▸ WHAT YOU HAVE TO DO
In the copy you make, keep each entry exactly as it is and leave out all images.

▸ RECORDS SHOWN
┌──
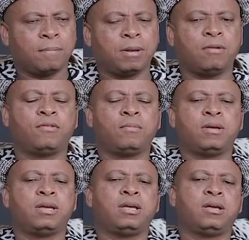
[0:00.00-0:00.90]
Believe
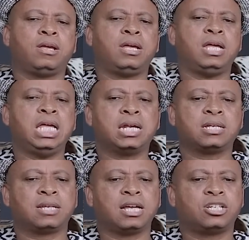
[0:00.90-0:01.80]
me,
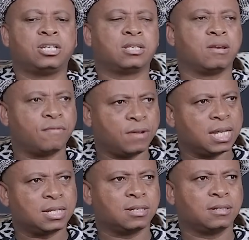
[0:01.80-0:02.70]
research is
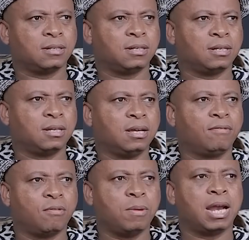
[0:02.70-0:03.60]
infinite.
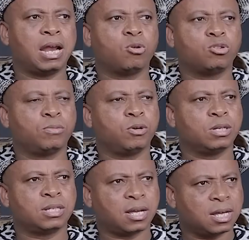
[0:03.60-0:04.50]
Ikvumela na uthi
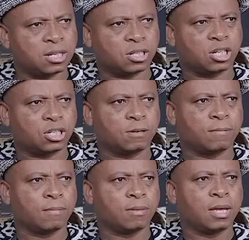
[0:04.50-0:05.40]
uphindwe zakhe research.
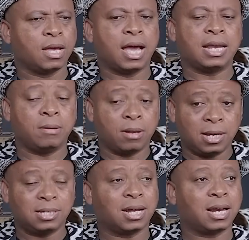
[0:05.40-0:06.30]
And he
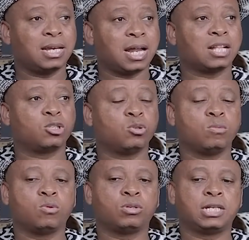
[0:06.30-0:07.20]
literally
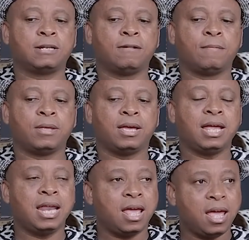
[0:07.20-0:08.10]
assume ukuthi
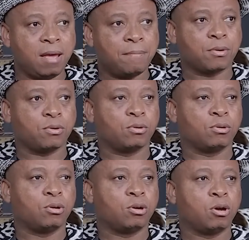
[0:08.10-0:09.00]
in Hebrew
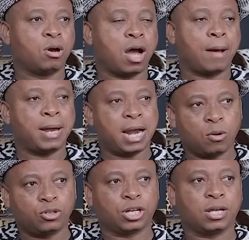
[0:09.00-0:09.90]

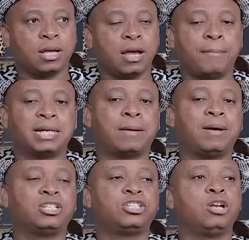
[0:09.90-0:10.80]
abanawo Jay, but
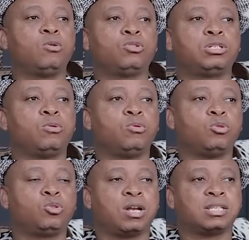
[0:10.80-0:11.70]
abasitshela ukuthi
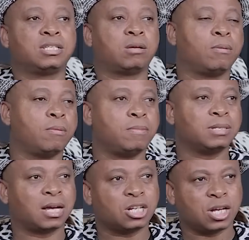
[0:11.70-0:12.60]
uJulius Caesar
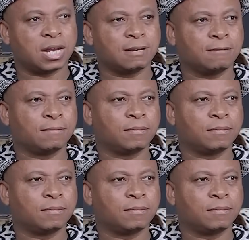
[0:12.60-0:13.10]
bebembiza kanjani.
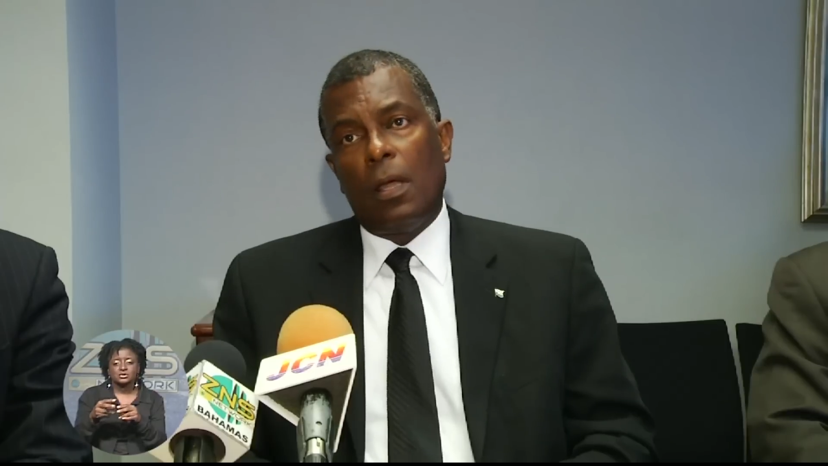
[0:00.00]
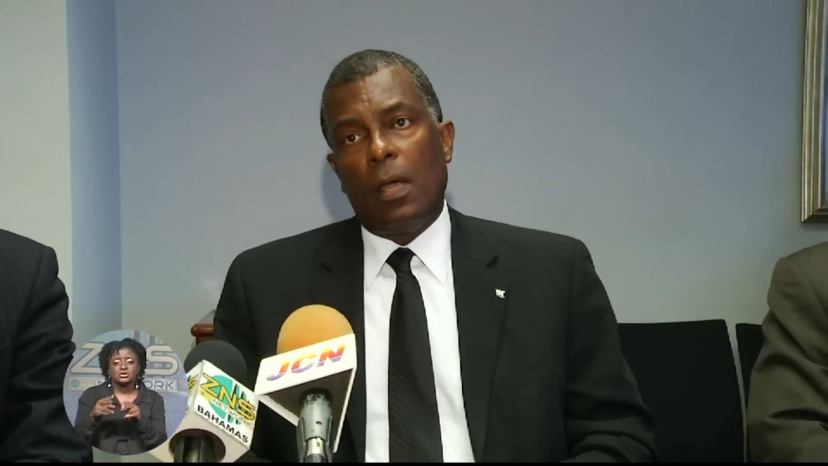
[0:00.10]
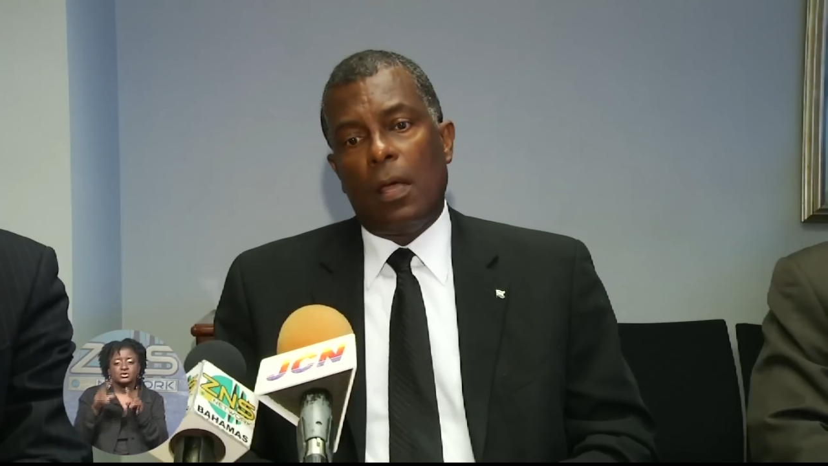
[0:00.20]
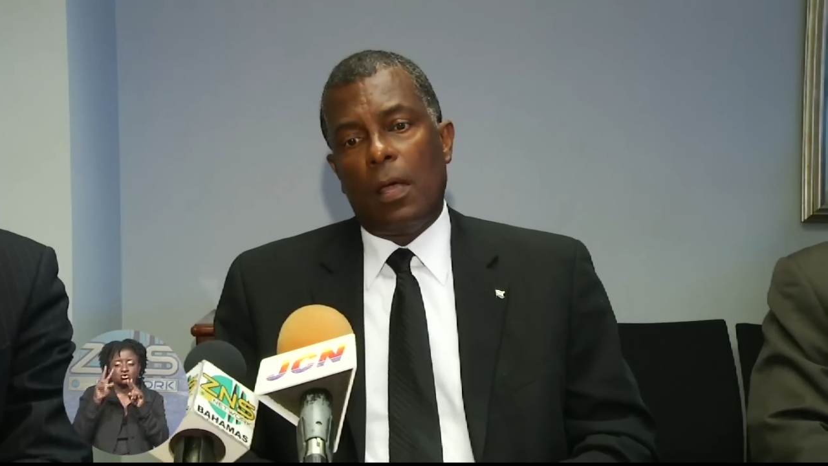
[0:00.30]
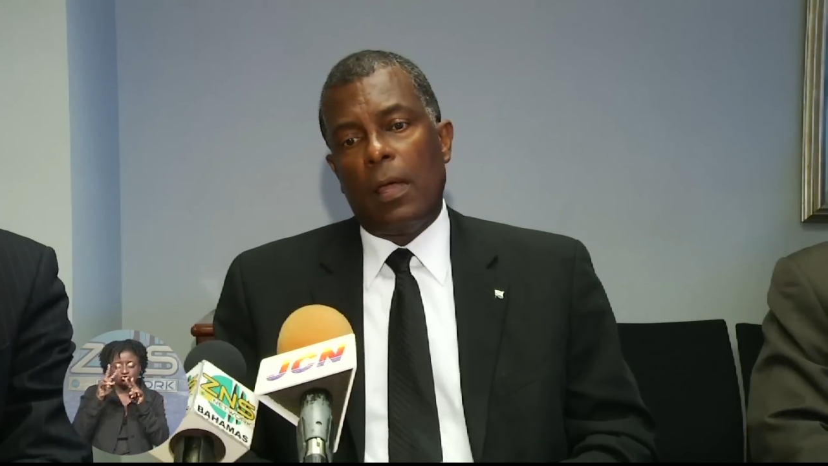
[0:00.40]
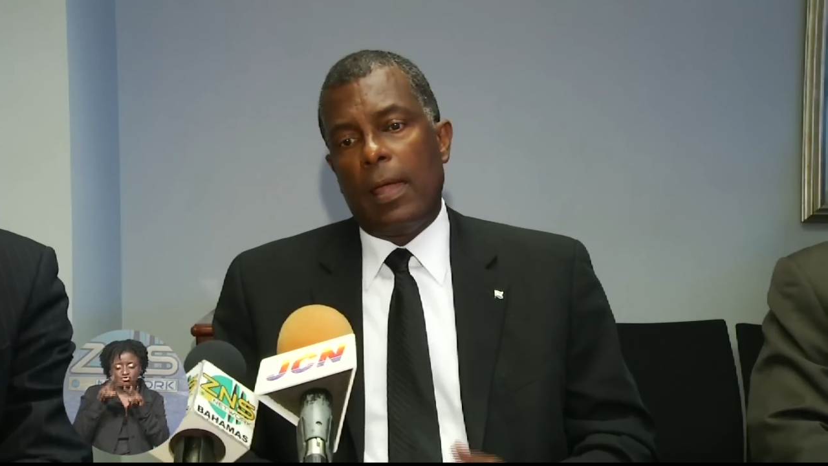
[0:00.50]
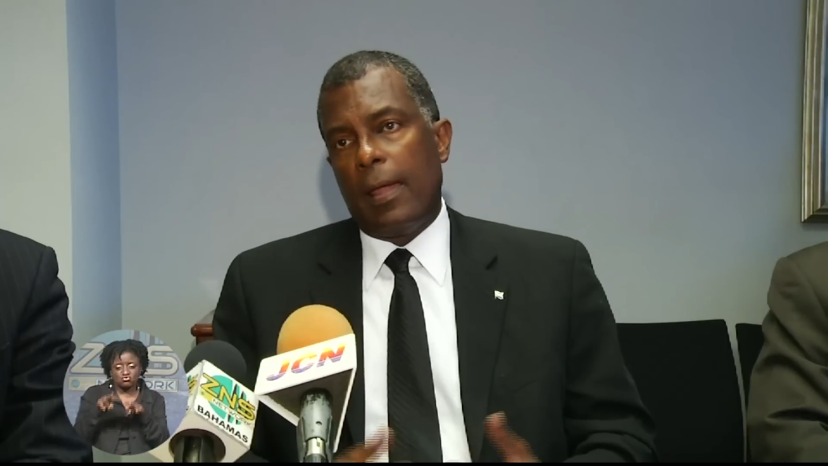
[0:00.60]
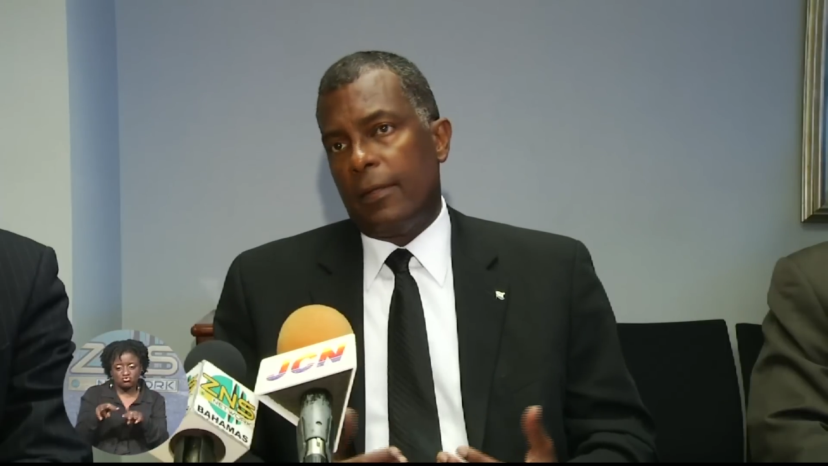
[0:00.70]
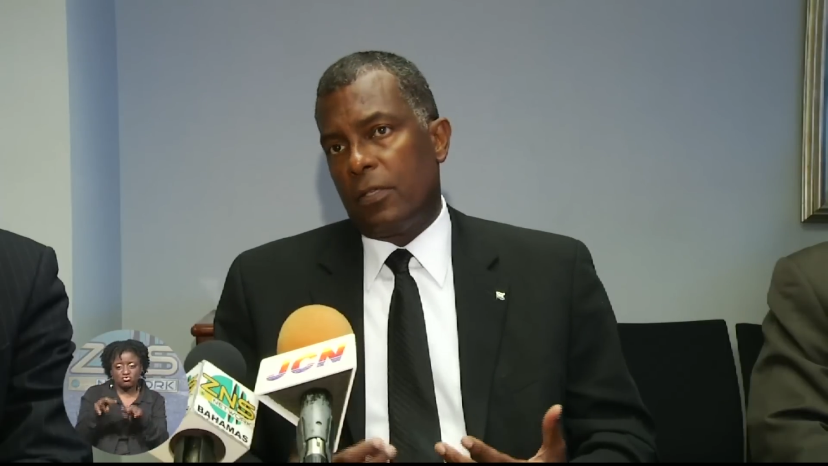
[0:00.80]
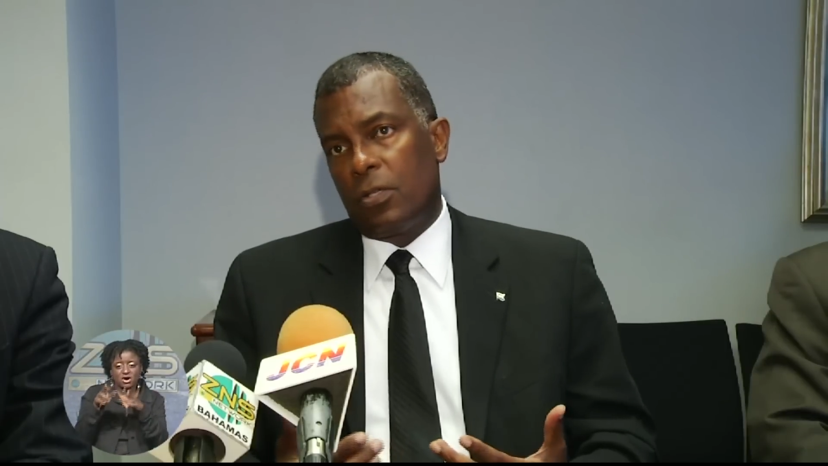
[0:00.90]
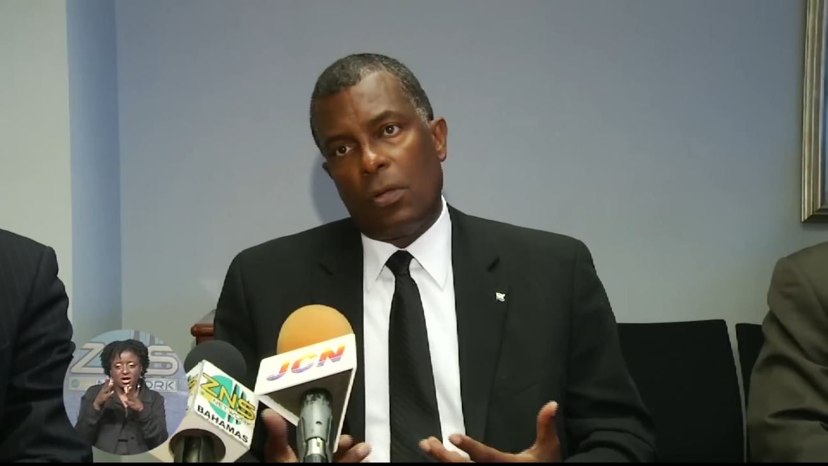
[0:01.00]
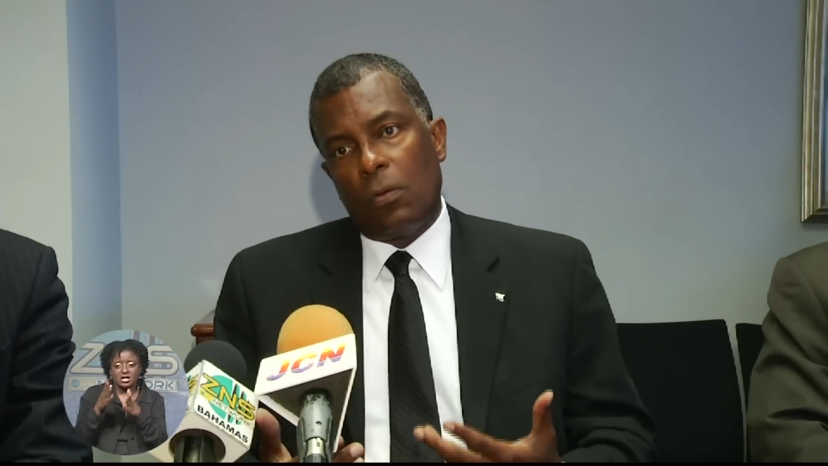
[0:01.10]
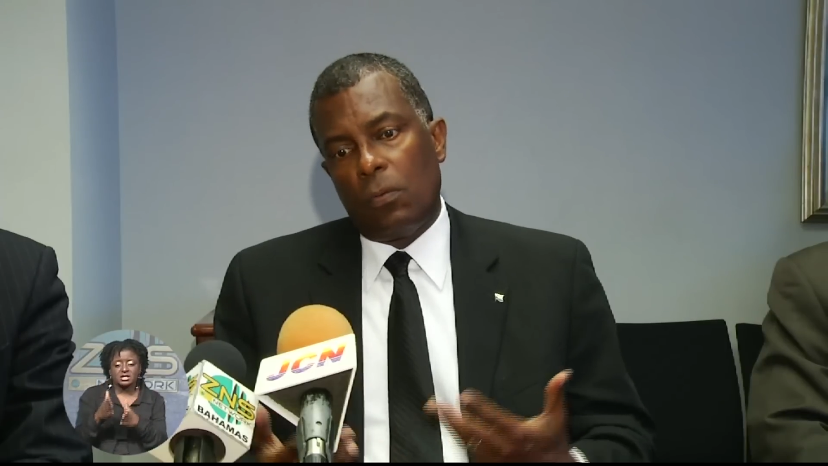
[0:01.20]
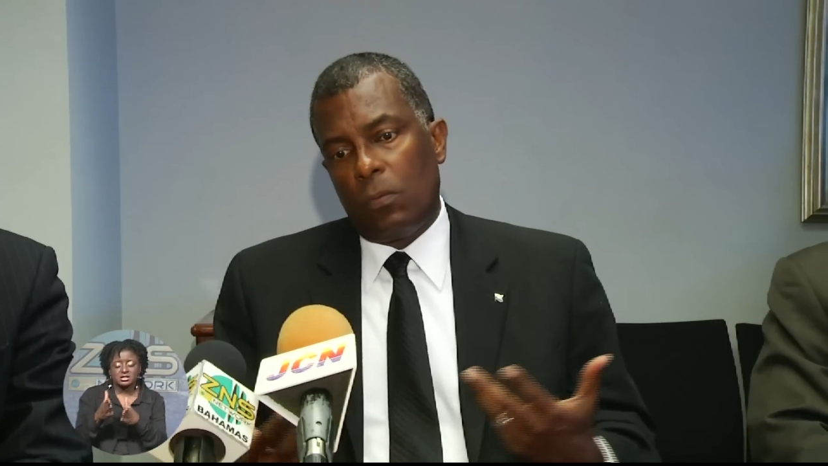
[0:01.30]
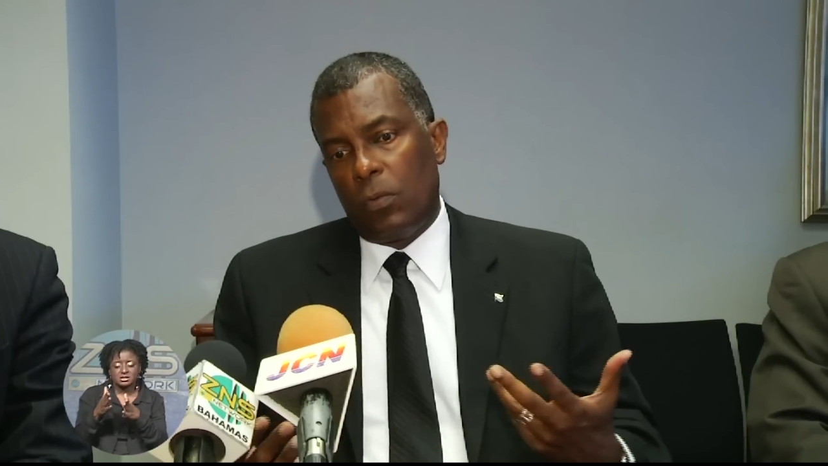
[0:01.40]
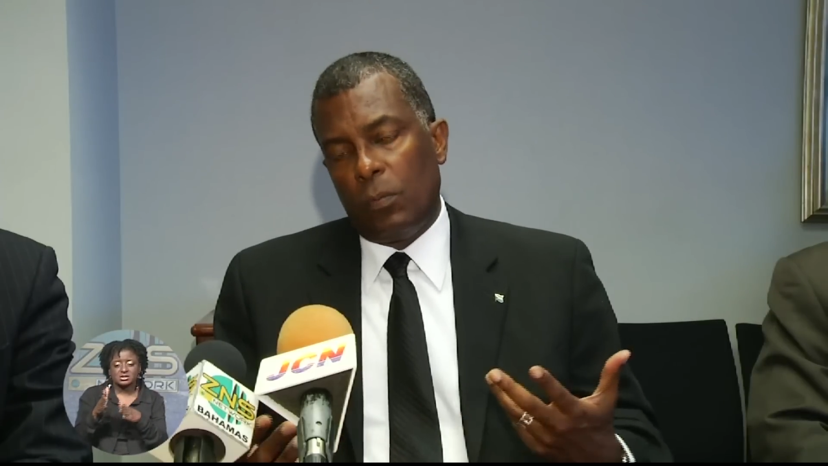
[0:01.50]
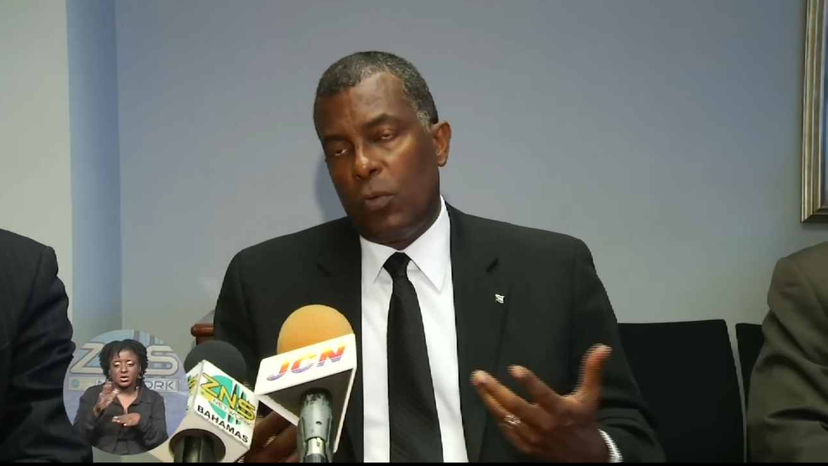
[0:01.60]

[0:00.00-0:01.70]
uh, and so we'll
└──
▸ RESPONSE
[0:00.00-0:00.90]
Believe
[0:00.90-0:01.80]
me,
[0:01.80-0:02.70]
research is
[0:02.70-0:03.60]
infinite.
[0:03.60-0:04.50]
Ikvumela na uthi
[0:04.50-0:05.40]
uphindwe zakhe research.
[0:05.40-0:06.30]
And he
[0:06.30-0:07.20]
literally
[0:07.20-0:08.10]
assume ukuthi
[0:08.10-0:09.00]
in Hebrew
[0:09.00-0:09.90]

[0:09.90-0:10.80]
abanawo Jay, but
[0:10.80-0:11.70]
abasitshela ukuthi
[0:11.70-0:12.60]
uJulius Caesar
[0:12.60-0:13.10]
bebembiza kanjani.
[0:00.00]
[0:00.10]
[0:00.20]
[0:00.30]
[0:00.40]
[0:00.50]
[0:00.60]
[0:00.70]
[0:00.80]
[0:00.90]
[0:01.00]
[0:01.10]
[0:01.20]
[0:01.30]
[0:01.40]
[0:01.50]
[0:01.60]

[0:00.00-0:01.70]
uh, and so we'll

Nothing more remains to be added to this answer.